Wenn die Wende zu einer zukunftsträchtigen Energieversorgung gelingen soll - da bin ich wieder bei Ihrem freiheitlichen Gedankengut -, brauchen wir eine Energiewende in Bürgerhand. Die vorgesehene verpflichtende Direktvermarktung, auch für kleine Anlagen, und die Ausschreibungsmodelle sollen viel zu schnell kommen. Das ist für eine Energiewende von unten problematisch und diskriminiert die Kleinen. Dabei sind es doch gerade die kommunalen Stadtwerke, die Bürgerprojekte, die für Akzeptanz im Land sorgen, die die Stromversorgung dezentralisieren helfen, die dadurch zusätzlichen, nicht gewollten kostenintensi

ven Netzausbau vermeiden helfen und die vor allem auch Wertschöpfung in der Fläche, in den Kommunen schaffen. Ich glaube, da ist in Berlin noch einiges nachzusteuern. Gut, dass diese Landesregierung entschlossen ihren Einfluss für unser Land geltend macht.

Vielen Dank.

(Lebhafter Beifall bei den GRÜNEN und bei der SPD)

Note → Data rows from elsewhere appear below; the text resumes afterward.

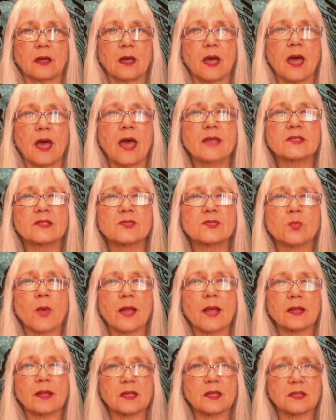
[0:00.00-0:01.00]
as
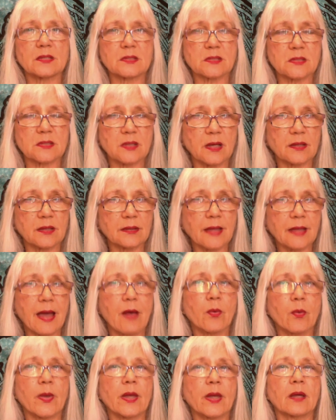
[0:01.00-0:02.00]
well as
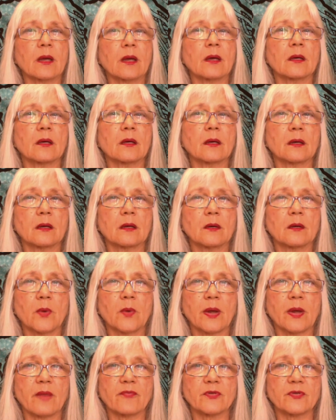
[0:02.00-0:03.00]
allowing
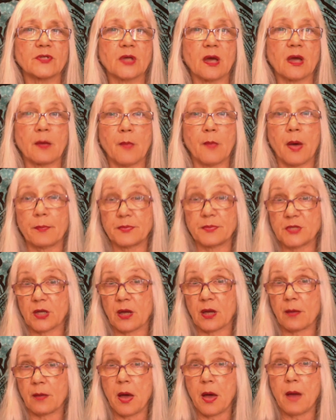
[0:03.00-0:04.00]
whatever to come
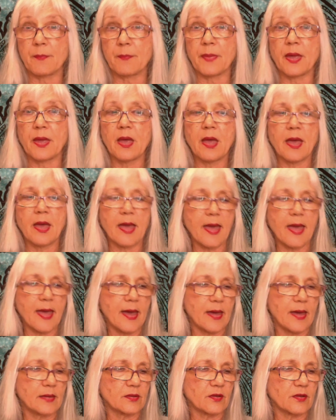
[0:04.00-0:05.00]
up,
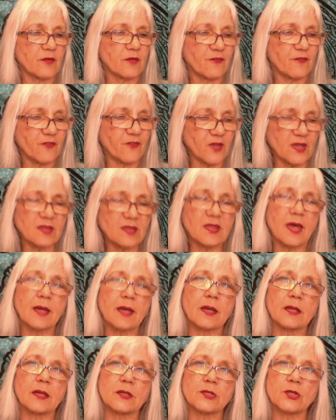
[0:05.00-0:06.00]
and feed
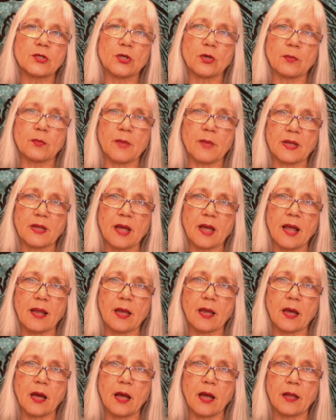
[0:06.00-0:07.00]
that into your
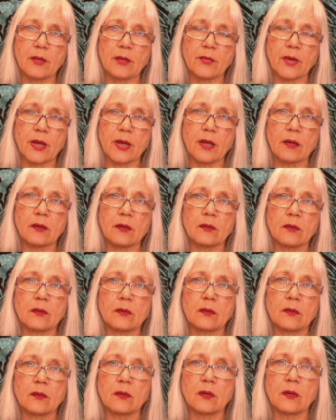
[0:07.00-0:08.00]
mandala coloring.
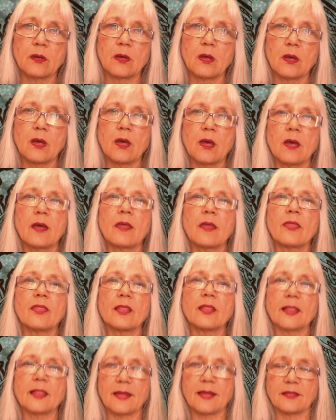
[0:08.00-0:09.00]

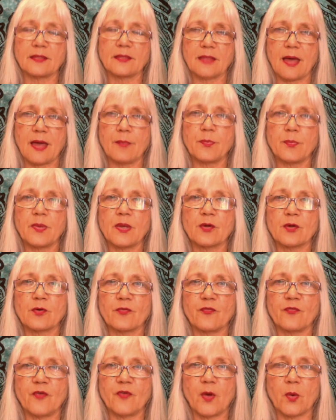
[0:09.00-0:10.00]
Let that be your
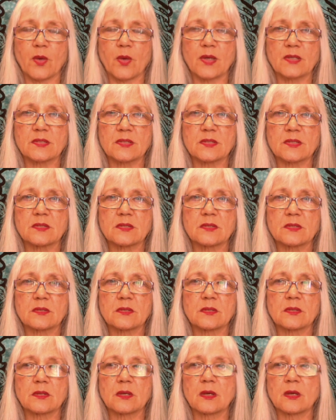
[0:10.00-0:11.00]
focus.
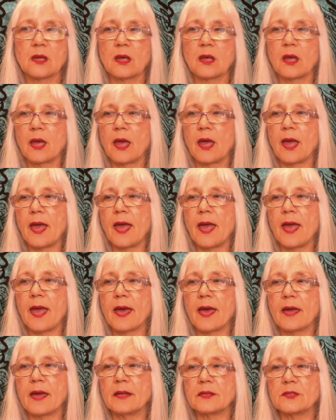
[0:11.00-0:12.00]

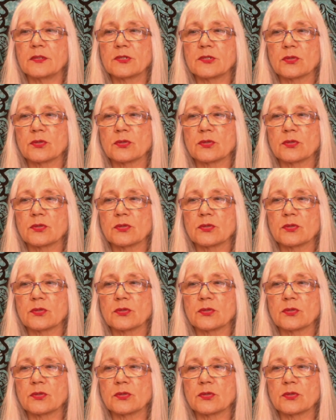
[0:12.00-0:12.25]
And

Vielen Dank, Herr Kollege. - Für die CDU-Fraktion hat nun Herr Oesterhelweg das Wort. Bitte!

Verehrte Frau Präsidentin! Meine sehr verehrten Damen und Herren! Herr Minister Wenzel, ganz herzlichen Dank für die netten Beispiele und auch die netten Zitate. Jetzt wird mir wirklich deutlich, warum mir bei dieser Landesregierung und ihrer Energiepolitik immer die „Titanic“ einfällt, meine sehr verehrten Damen und Herren.

(Lachen und Beifall bei der CDU und bei der FDP)

Sie sind wirklich auf dem total falschen Weg. Wir wissen, wie es auf der „Titanic“ war: Kapitän und Erster Offizier haben sich nicht einigen können. Was daraus wird, hat man bei der „Titanic“ gesehen. Das sieht man auch bei Ihrer Politik hier in Niedersachsen.

Meine sehr verehrten Damen und Herren, wohin es mit dem Kapitän wirklich geht? Die neue Variante der Orientierungslosigkeit und der Sprunghaftigkeit des Ministerpräsidenten hat der Kollege Bäumer vorhin schon beschrieben, was die Kernenergie und den Ausstieg angeht, der jetzt doch wieder zu schnell geht. Ich wundere mich sehr darüber, wenn ich an das denke, was Sie uns früher alles glauben machen wollten.

(Björn Thümler [CDU]: So ist es!)

Glaubwürdigkeit und politische Führung bei dieser Regierung, meine sehr verehrten Damen und Herren: schlicht und einfach Fehlanzeige.